Well...I don't consider acting to be an art as such. More of a craft. I consider scriptwriting, cinematography,and directing an art though. Hell,,, who knows for sure what art is anymore than defining beauty?
All classification is a dicey business when you get down to it. I call Pound a conservative ( or was for a significant part of his life) while you're concerned that the label has Current political implications. My criteria may not meet your criteria. We may even disagree on the meaning of Pound's fascism. Pound's fascism may well have been of the opera bouffe variety. Mussolini light. Most artists politics left or right tend to be expressed in what I consider to be goofy ways. Picasso is a good example. The world's richest communist artist. While being an avowed Marxist he cranked out the product and was rigorous about guarding his property rights. Pablo was also notoriously stingy when it came to duty to the Comintern. No doodles for the dialectic. ( Damn I like that...I just made that up...whaddya think?) I happen to think Ayn Rand stinks as a writer. A terrific message badly written. What Rand needed was a hard bitten, no bullshit editor who didn't give a damn what her message was as long as she said it well.
The purpose of art is not to advance policy any more than policy should advance art. Even when they are used to exploit each other I evaluate the art independant of the policy.
I happened to be in the British Museum and saw the Elgin Marbles. Magificent. But as I saw them I had the distinct feeling I had seen this before. What was it?... a propaganda film. A Three dimensional propaganda film in the technology of the time.. This is Athens. And this is what we believe. It was a propaganda film in marble. Beautiful. But the politics are seperate from the art. Just like Leni Riefenstahl and TRIUMPH OF WILL.
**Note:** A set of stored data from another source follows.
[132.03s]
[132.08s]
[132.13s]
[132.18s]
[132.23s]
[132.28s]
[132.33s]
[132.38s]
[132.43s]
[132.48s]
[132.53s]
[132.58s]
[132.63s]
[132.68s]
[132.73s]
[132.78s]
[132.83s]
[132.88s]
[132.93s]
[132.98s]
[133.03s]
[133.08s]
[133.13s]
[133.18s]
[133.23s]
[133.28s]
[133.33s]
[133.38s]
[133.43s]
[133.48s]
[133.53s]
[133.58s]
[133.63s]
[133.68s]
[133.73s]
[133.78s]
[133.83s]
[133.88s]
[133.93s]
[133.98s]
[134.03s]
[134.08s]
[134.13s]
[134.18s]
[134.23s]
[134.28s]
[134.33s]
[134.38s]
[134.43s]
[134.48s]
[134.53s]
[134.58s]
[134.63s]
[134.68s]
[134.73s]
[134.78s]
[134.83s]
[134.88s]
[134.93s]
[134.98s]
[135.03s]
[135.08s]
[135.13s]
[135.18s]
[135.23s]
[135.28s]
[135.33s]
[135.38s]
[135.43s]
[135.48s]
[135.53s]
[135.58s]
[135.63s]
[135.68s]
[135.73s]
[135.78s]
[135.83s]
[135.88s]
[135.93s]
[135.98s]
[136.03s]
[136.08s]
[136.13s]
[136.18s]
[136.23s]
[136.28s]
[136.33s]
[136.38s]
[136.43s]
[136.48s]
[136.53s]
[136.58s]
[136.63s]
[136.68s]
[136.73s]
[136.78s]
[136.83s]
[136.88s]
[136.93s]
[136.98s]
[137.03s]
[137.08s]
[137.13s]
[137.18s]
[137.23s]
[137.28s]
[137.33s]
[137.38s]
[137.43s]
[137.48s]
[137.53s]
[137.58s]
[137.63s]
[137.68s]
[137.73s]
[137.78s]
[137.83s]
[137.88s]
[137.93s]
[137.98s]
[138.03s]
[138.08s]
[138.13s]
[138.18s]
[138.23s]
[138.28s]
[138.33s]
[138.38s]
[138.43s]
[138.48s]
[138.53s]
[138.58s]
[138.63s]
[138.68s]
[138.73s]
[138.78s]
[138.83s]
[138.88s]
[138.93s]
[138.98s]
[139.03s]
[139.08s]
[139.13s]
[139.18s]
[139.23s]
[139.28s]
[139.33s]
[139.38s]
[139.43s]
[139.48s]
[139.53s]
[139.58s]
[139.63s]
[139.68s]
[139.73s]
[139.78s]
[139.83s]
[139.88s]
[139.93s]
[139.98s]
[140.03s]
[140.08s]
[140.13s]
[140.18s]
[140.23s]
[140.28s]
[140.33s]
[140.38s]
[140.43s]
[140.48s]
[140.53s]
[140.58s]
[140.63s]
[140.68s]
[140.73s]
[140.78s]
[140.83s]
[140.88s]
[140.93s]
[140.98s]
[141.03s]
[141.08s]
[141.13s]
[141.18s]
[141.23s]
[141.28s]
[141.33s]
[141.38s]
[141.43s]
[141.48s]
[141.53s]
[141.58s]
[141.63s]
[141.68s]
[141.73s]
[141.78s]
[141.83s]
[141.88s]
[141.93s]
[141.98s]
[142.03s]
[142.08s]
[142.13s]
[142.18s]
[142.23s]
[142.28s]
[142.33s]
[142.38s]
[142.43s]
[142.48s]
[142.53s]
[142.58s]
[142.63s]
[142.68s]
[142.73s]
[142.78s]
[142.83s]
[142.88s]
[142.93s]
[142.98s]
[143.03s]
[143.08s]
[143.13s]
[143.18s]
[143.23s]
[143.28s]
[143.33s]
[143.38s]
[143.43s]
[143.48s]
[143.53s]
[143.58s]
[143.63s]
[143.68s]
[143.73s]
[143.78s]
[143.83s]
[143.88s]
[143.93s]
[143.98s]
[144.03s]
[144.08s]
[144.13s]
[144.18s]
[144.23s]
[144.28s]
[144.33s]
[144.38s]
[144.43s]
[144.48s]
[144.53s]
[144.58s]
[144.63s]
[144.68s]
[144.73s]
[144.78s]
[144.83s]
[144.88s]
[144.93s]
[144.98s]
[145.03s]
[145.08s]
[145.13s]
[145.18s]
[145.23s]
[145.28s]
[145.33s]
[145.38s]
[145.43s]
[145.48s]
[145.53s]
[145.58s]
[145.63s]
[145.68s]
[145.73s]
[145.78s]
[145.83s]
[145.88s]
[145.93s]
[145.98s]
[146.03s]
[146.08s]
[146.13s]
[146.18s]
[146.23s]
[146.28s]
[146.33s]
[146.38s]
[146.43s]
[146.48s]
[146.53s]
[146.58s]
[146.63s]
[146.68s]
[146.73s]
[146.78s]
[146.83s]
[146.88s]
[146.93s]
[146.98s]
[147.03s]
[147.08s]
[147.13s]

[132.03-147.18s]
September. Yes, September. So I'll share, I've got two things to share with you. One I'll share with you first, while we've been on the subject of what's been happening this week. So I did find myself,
Do I care what Pounds politics were?...No. Neruda?...Nah...Graham Greene?...No. It is just an artifact of their life. Their art is more important than their politics. After all they were artists not politicians.
The last thing that liberals want in schooling are views that oppose the ones they favor.
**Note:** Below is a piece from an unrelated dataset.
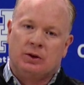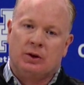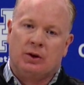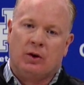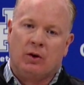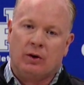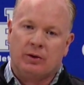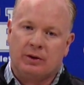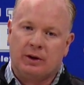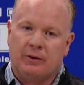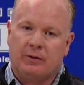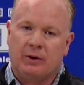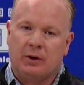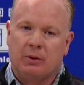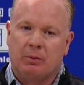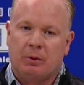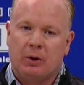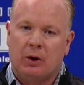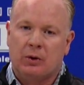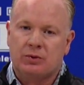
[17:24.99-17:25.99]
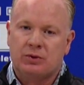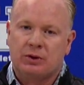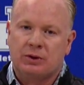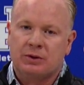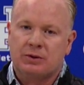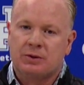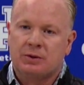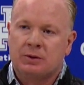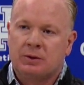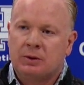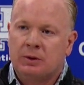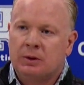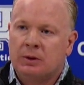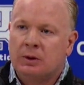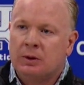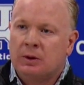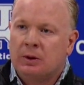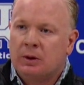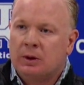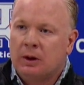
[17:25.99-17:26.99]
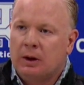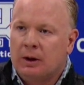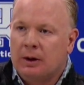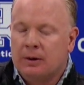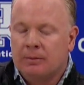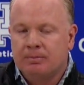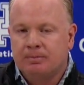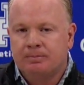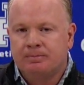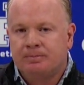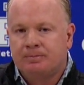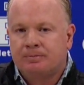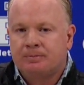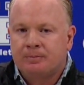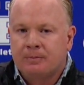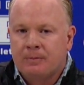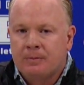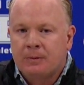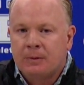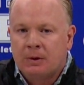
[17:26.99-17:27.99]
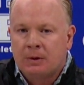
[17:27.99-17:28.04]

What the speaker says: There are different approaches. And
I have an idea for saving poetry.
Give great poems to film directors and let them visualize the poet's work.
Imagine what Spielberg could have done with Death of A Ball Turret Gunner. A 90 second film of images words and sounds.
What scares me here is we are talking about substituting an approved conservative canon and dismissing an approved liberal canon. The sole critieria is the political bonafides of the artist not his /her skill as an artist. The ultimate notion in political correctness. If suddenly we discovered that Michelangelo wrote a vicious screed about opposing capitalism do we break out the rollers and paint over the Sistine Chapel?
Diego Rivera was about as commie as they get...but the sumbitch could paint. Holbein was a raving antisemite but he too could paint.
Who the hell suggested that except you? I'm doing nothing of the sort. I want a teaching environment that doesn't impose any sort of political slant on the subject being taught.
We're complaining that no conservative poetic voices are allowed in today's lock-step liberal canon. I said that for conservatives to claim Pound would invite Leftists to lump all conservatives into the Fascist trope that's been created for him. That's just the reality of the times: propaganda and spin as a substitute for substantive political (or educational) discourse. I think it would be great if Pound were included in the canon -- objectively! You've gone very far afield from anything I actually wrote or hinted at.